Publicado em Diário de viagem
Nasik, 17/02/1975 (b)


Pela manhã fomos à casa de Sudha e Mângala, cunhado e irmã de Vijay, para pegar minhas poucas coisas. Tínhamos resolvido que eu ficaria definitivamente hospedado na casa dos parsis, com mais conforto, e mesmo uma mesinha que puseram no quarto em que dormimos ontem. Poderia escrever e estudar

Senti um indisfarçável desapontamento nos olhos de Mângala. Talvez lhe parecesse estar sendo ingrato, talvez se magoasse por ter preferido outra casa que não a sua.
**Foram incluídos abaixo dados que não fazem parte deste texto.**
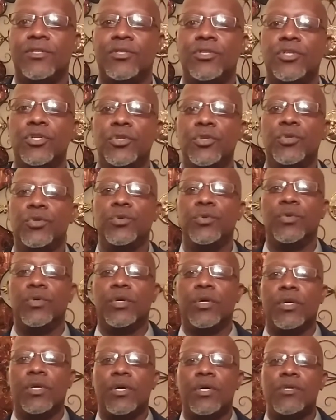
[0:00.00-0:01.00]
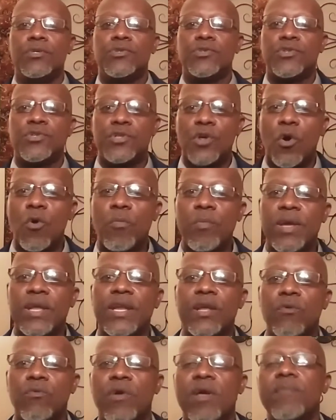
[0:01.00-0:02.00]
do so
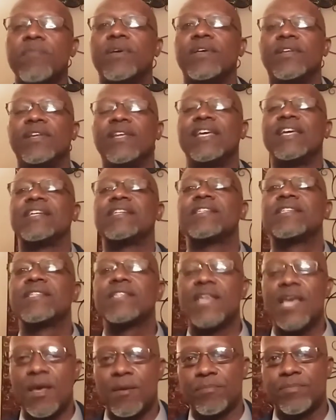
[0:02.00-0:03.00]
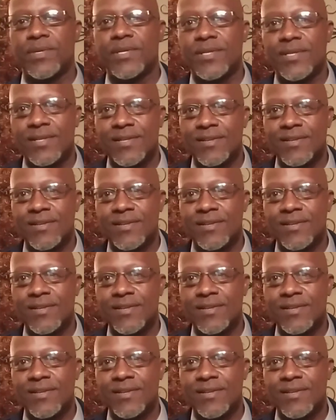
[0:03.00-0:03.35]
many women accept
Mas não demorei a perceber que era uma outra coisa...

Era uma mulher que se perturbava, revelando-se delicadamente no transbordamento inconsciente dos seus desejos reprimidos.

Ao percebê-la, assim tão exposta, pensei em ficar e maravilhar-me com aquela flor que mal adivinhara, mas essa súbita embriagues tornou-se mais um dos motivos para que eu me fosse dali.
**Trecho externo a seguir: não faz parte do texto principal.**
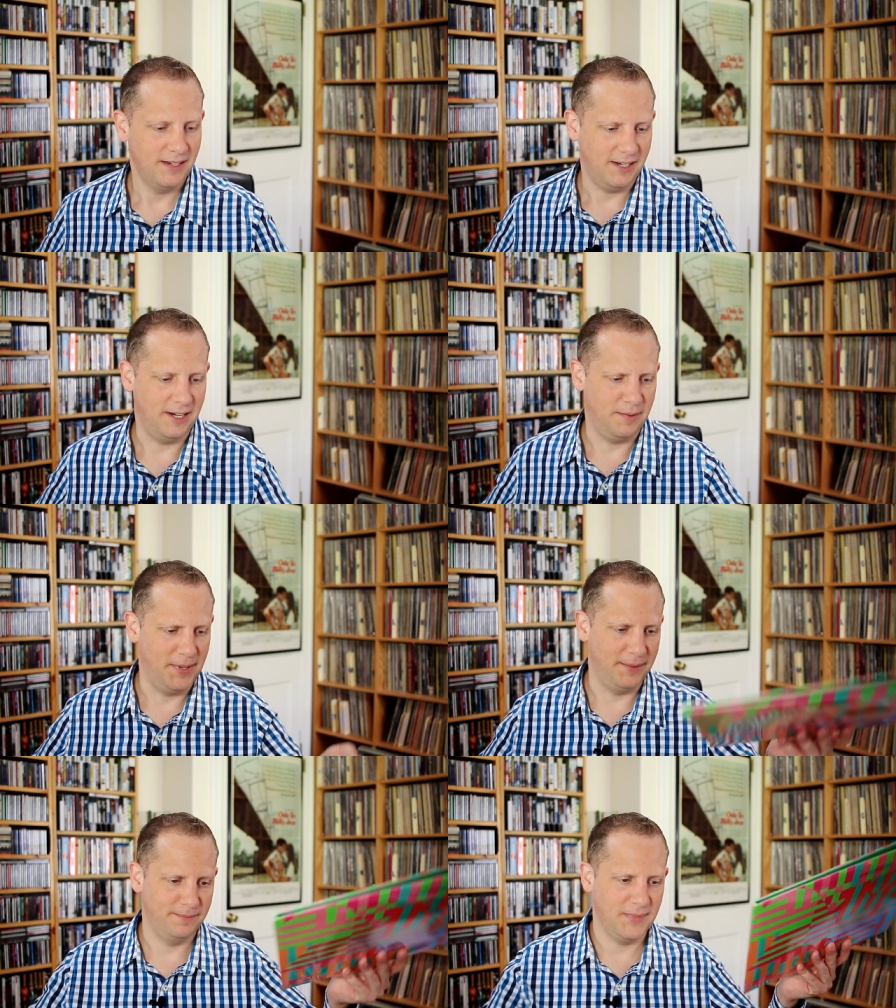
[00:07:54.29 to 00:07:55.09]

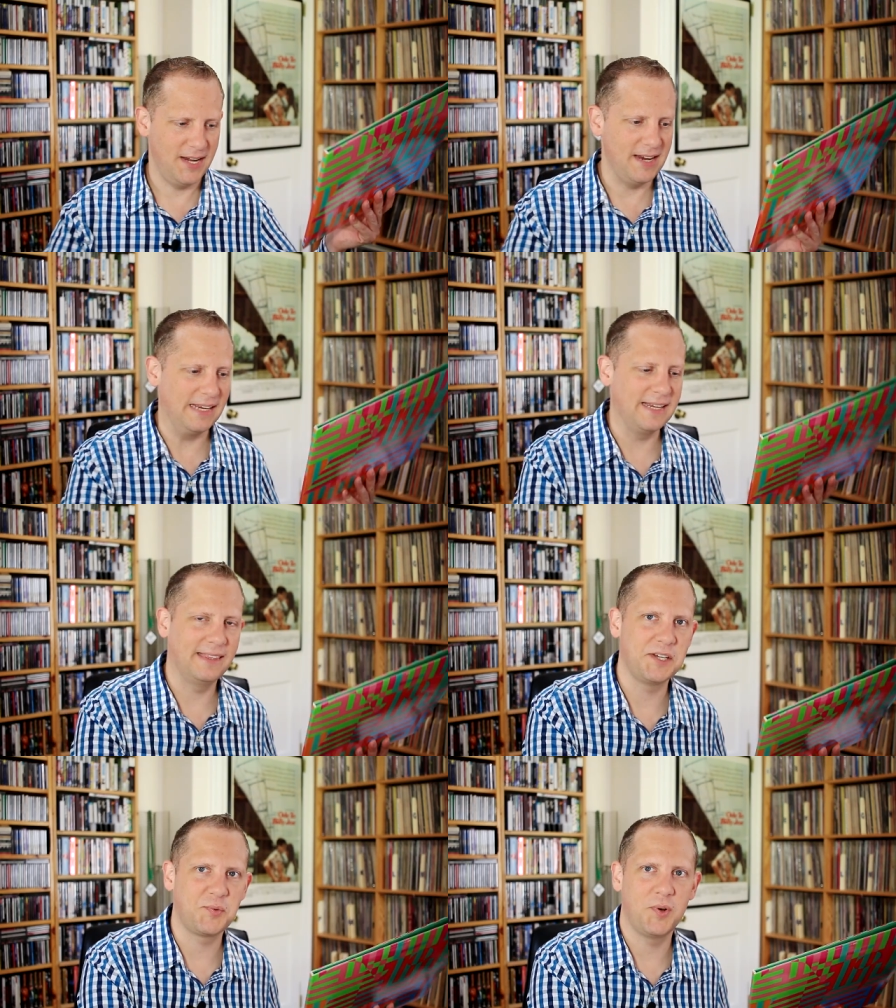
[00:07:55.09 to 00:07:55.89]
but I didn't
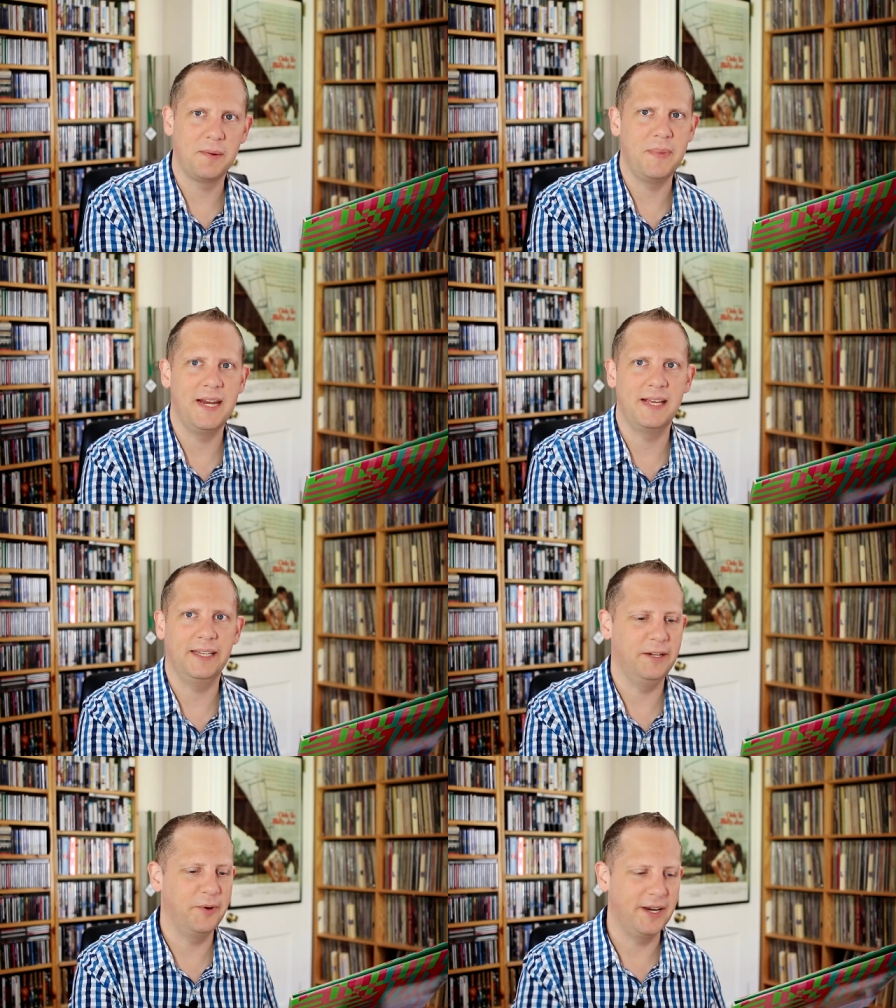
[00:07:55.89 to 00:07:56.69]
get this one
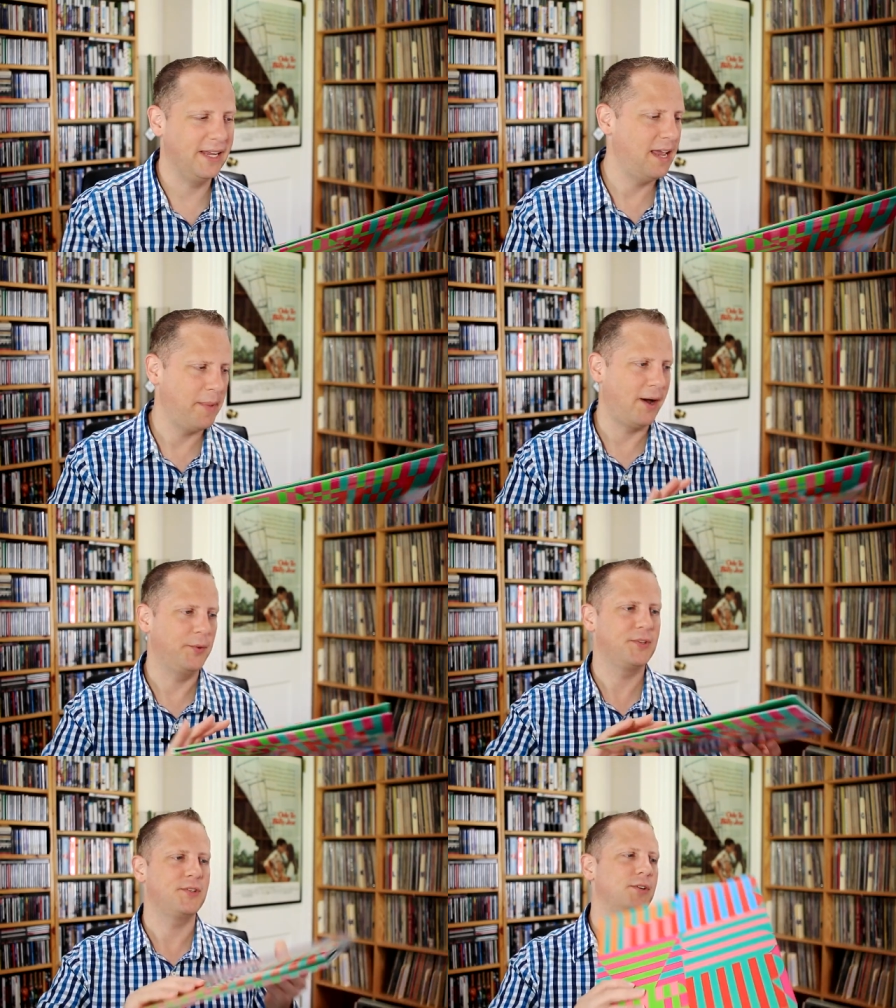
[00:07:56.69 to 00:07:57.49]
immediately when it came
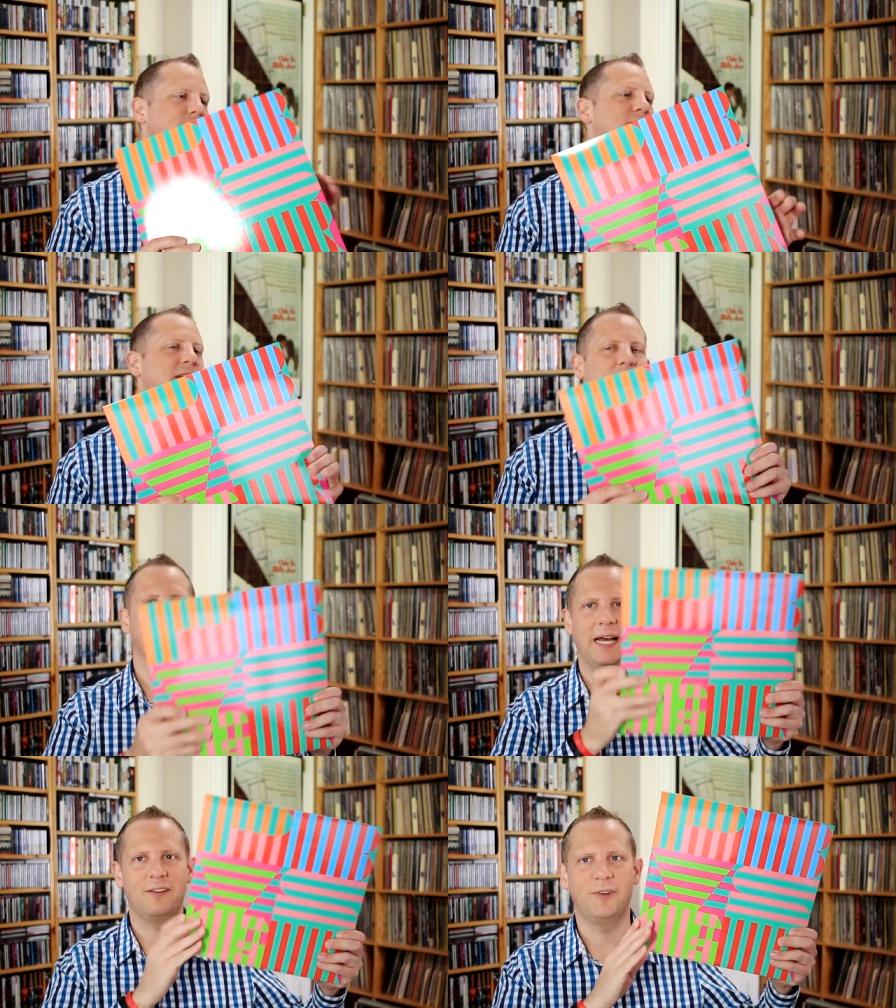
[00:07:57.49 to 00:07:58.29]
out, so I just got the
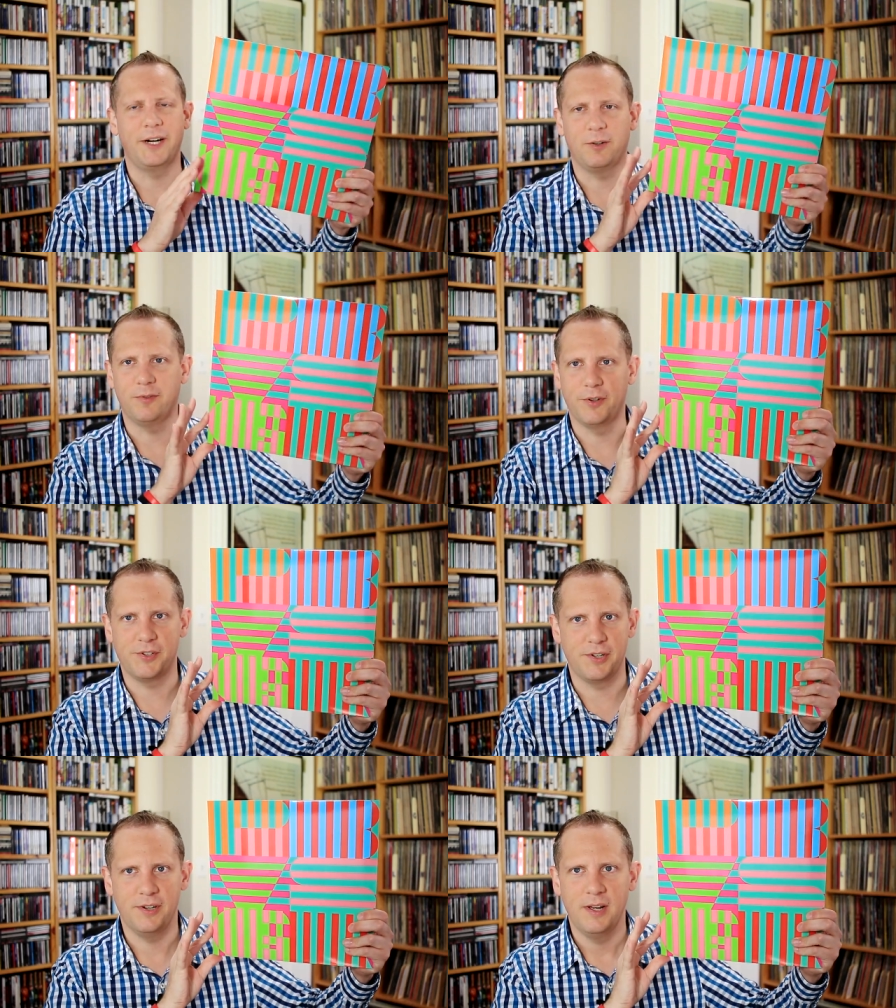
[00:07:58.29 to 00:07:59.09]
black vinyl
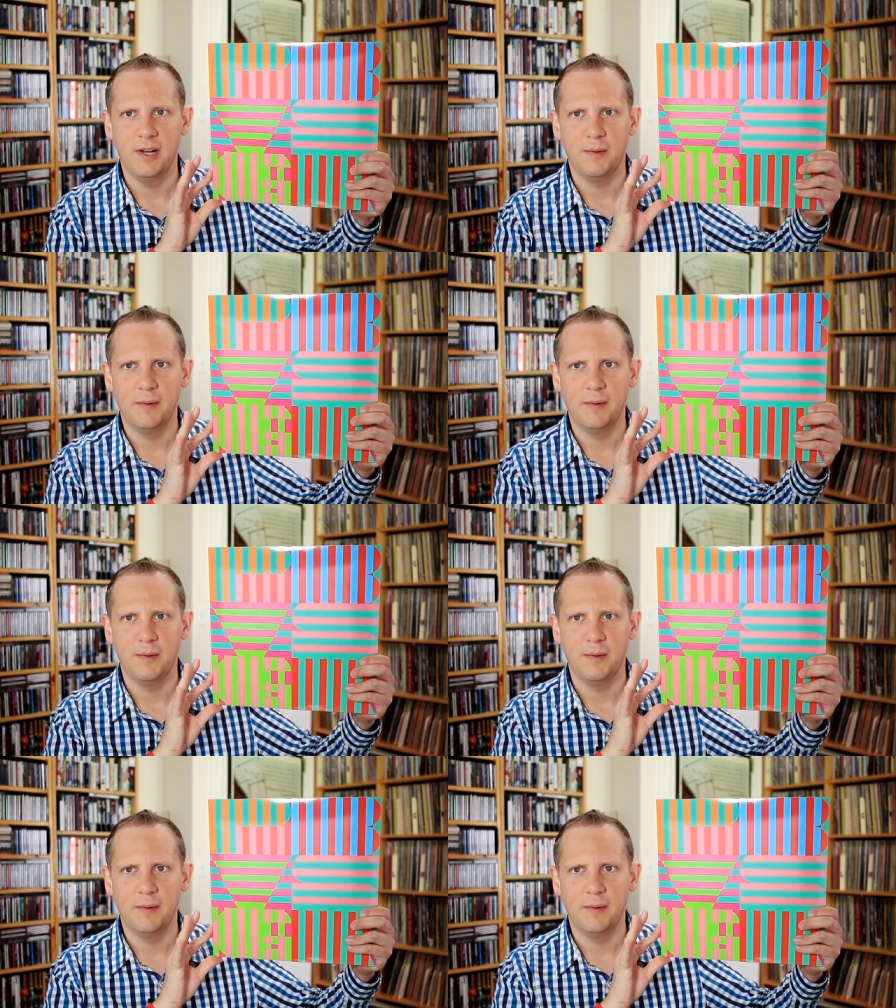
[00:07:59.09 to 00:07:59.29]
version.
Mângala pediu para que eu voltasse de vez em quando, de preferência à noite, quando volta do trabalho.

Percebi o fremor de sua juventude (e o da minha), senti o prazer que ela sentia ao olhar-me nos olhos enquanto dizia ser este ato, na Índia, algo proibido às mulheres e que os homens, por respeito, deveriam evitar. Contemplei a frustração de seu corpo de menina, ligado por arranjos familiares a um marido alcoólatra e muito confuso.

Não pude impedir que a minha alma se acendesse numa fantasia romântica. Mas fui embora.
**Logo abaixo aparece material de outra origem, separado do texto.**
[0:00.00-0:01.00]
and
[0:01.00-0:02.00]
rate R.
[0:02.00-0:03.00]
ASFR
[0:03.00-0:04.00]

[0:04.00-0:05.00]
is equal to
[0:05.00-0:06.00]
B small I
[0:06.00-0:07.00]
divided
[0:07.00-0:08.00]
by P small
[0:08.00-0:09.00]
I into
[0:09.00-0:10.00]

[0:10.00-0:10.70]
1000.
Na casa dos parsis resolvi experimentar a mesinha e lá fiquei durante umas duas horas a escrever meu diário. Li, também, num livro de Vijay, alguma coisa sobre a arquitetura da Índia e do Paquistão. Logo ele veio buscar-me e fomos almoçar numa pensão. Como Vijay está sempre agitado e falando muito, comi o que pude, mas não foi muito. Dois bolinhos de alguma coisa e três chás (com leite). De sobremesa um pan (pwn). É que durante o almoço ele insistiu para que comêssemos rápido e fôssemos visitar sua irmã no banco onde trabalha. Disse-me que ela ficaria muito contente com minha visita, não duvidei... Fui.

De fato, lá estavam os seus olhos negros cheios de espaço e profundidades, cheios de interior e úmidos, cheios de mim e sonhos e... cheios de negro.

Apresentou-me a uma amiga e a todos os seus colegas de trabalho. Estava feliz, seus olhos estavam sem roupas, parecia relaxada e ofegante, quase nua aos meus olhos, e agradecida.

Um rapaz franzino, Dilip, apresentou-se dizendo que gostaria muitíssimo de corresponder-se com alguém no estrangeiro. Evitei a carapuça respondendo que daria o seu endereço a alguma garota brasileira. Ele ficou encabuladíssimo (parecia envergonhado com a "ousadia" da minha sugestão) e, gaguejando muito, disse preferir corresponder-se com um homem.

Dilip Indravadan Shah. Kalantri Nivas. Near Dena Bank. Nasik Road. Nasik District. Maharashtra. India. Este é o endereço.

Mângala apenas olhava-me e sorria, não falava nada, nada havia para ser falado. Olhei um pouco mais demoradamente para o seu belo sari em tons de azul, seus braços agitaram-se e abraçaram-se a si mesmos, nervosos.

– Namastê! cumprimentei-os. E com o coração contrariado, fui-me dali.